Keep the pictures out of the copy and print all the entries below exactly.

*** AVAILABLE DATA ***

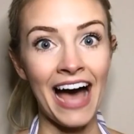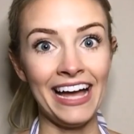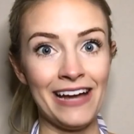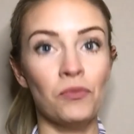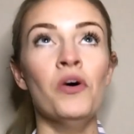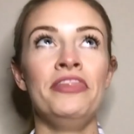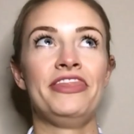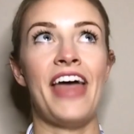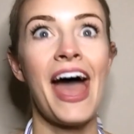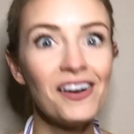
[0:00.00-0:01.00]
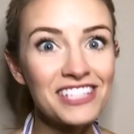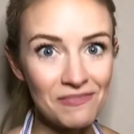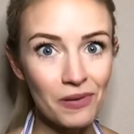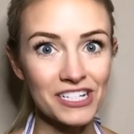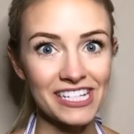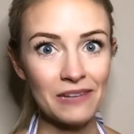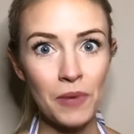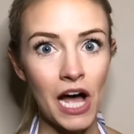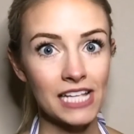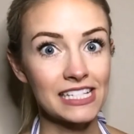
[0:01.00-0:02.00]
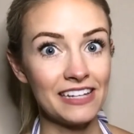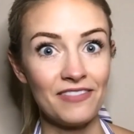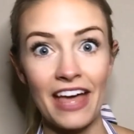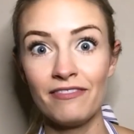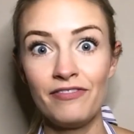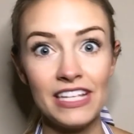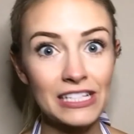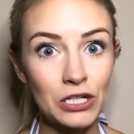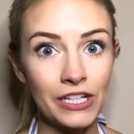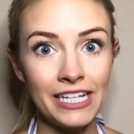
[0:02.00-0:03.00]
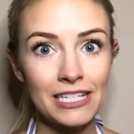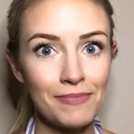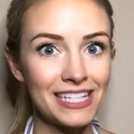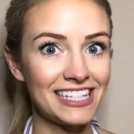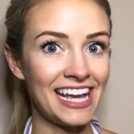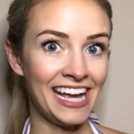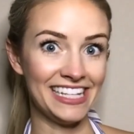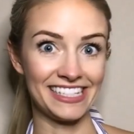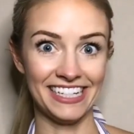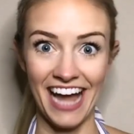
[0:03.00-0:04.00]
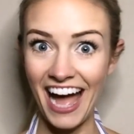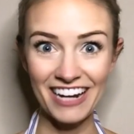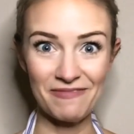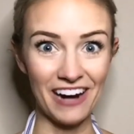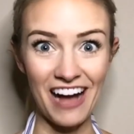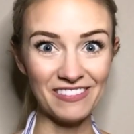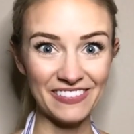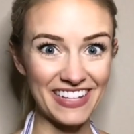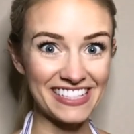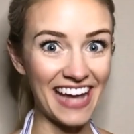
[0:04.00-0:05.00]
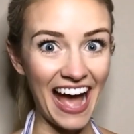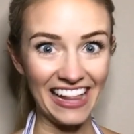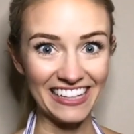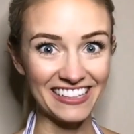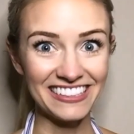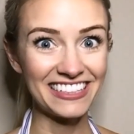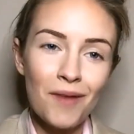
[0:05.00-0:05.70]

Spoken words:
I am 1000% positive that physical intimacy is not a problem with Tyler.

*** End of AVAILABLE DATA ***

RESPONSE BELOW:
[0:00.00-0:01.00]
[0:01.00-0:02.00]
[0:02.00-0:03.00]
[0:03.00-0:04.00]
[0:04.00-0:05.00]
[0:05.00-0:05.70]

Spoken words:
I am 1000% positive that physical intimacy is not a problem with Tyler.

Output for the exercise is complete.